I could listen to the doctors and nurses speak in their hushed tones as they hovered over the control desk. It was all plots and plans almost entirely based on insurance. Money. Not care. Money. Humans were merely blank checks to the hospital directors and prescribing physicians.

For as long as my insurance would buy their kindness and compassion, the staff was great. For as long as my insurance would cover the medications, I was a guinea pig for whatever the cutting edge cocktail of the moment happened to be. For 3 solid years I disappeared further into the fog as I mindlessly followed along to the beat of their drum.

Every single moment of that hospital experience redefined my perspective on my illness and how all of the puzzle pieces fit together. 

It took years after my hospital stay to digest the lesson. It took years beyond that to learn how to incorporate the knowledge gained into transforming my life into what it has become today. 

As a result, I changed everything in my life, flushed the medication, and walked away from the stress that lit the fuse of my illness.. 

It all started the day some random stranger pulled me off a ledge that I didn't even know I was standing on. I woke up the next morning in the hospital. I have been fighting to stay out of it ever since. 

I could very easily wake up tomorrow morning in the hospital. And, although my stubborn pride will be bruised, I'm fine with that. Given the choice, I'd rather learn another lesson than to not wake up ever again.

So, sure.. for those who are in an emergency situation, or for those who haven't had the experience of sitting through group therapy sessions with their crazyboards peers, I am a firm believer in encouraging people to experience what the hospital is all about. 
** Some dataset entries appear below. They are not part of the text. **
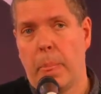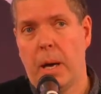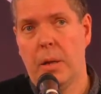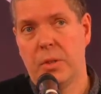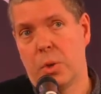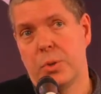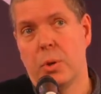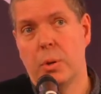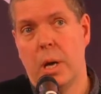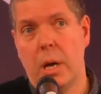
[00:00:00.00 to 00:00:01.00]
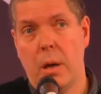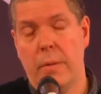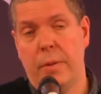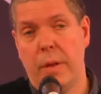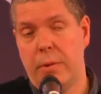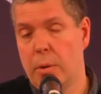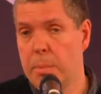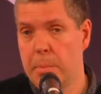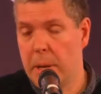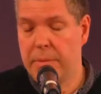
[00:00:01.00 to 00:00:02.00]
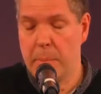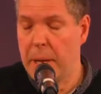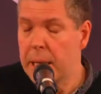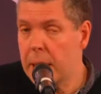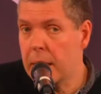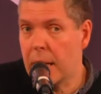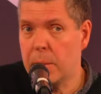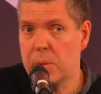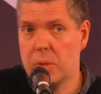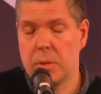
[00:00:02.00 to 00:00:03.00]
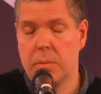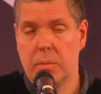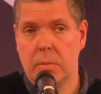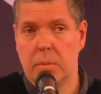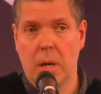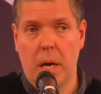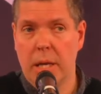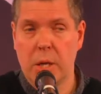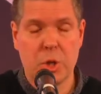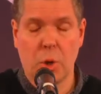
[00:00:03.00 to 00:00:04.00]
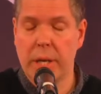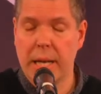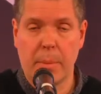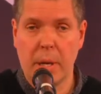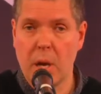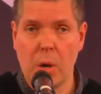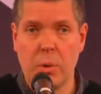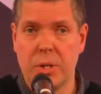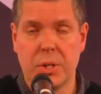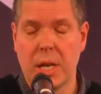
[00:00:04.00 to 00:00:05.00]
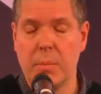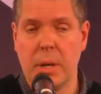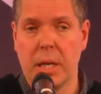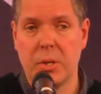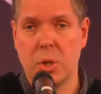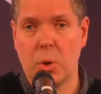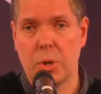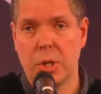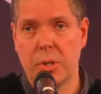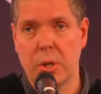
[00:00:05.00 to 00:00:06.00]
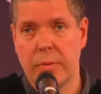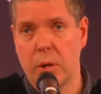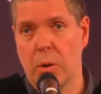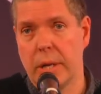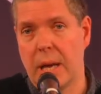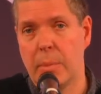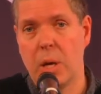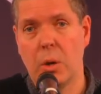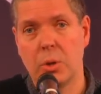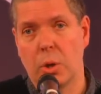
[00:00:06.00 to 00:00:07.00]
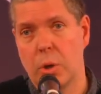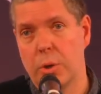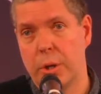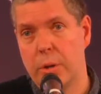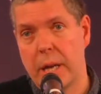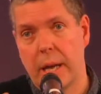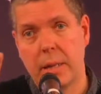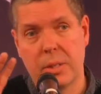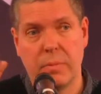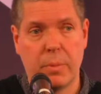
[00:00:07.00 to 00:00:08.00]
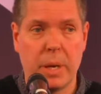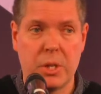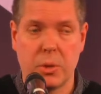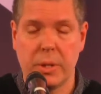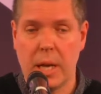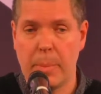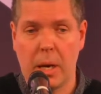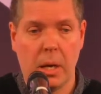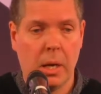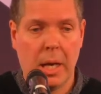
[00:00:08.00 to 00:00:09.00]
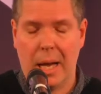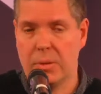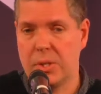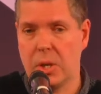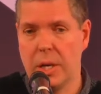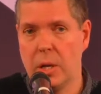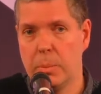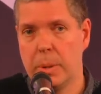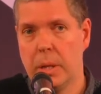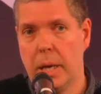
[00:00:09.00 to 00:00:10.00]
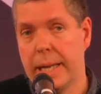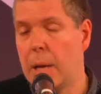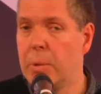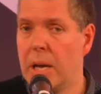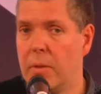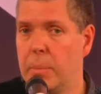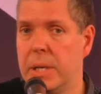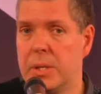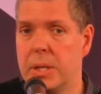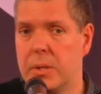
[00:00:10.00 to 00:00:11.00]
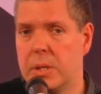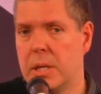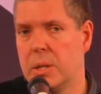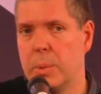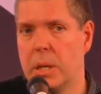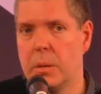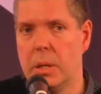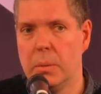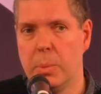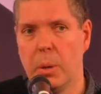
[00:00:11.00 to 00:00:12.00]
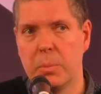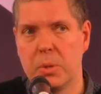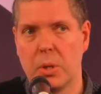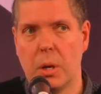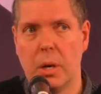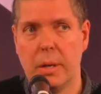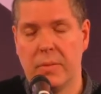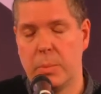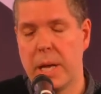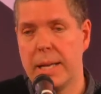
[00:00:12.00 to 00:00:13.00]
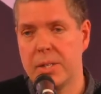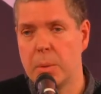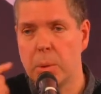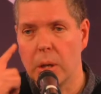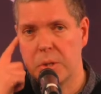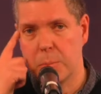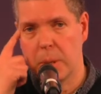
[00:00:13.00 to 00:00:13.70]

Uh, there's also, uh, if, if, you're, um, if you're making games, uh, you can join Gamayo, which is Game Makers Yorkshire. So if you go on Gamayo.co.uk, there's information on there about how to sign up. Again, we have our meetings tend to be in, in pubs, so uh, you have to be 18 plus.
The mirror plaque on the inside of the therapy room door had the only thing in the hospital I needed.

It said "Recovery is a locked door that separates who YOU are now from who YOU desire to become. YOU are the key."

I had a great therapist. She dismissed us individually from class to ensure that we all had to see our reflection as we walked up to that door and opened it for ourselves. 

Every day that passes, I reach a deeper understanding of how empowering such a simple statement can be.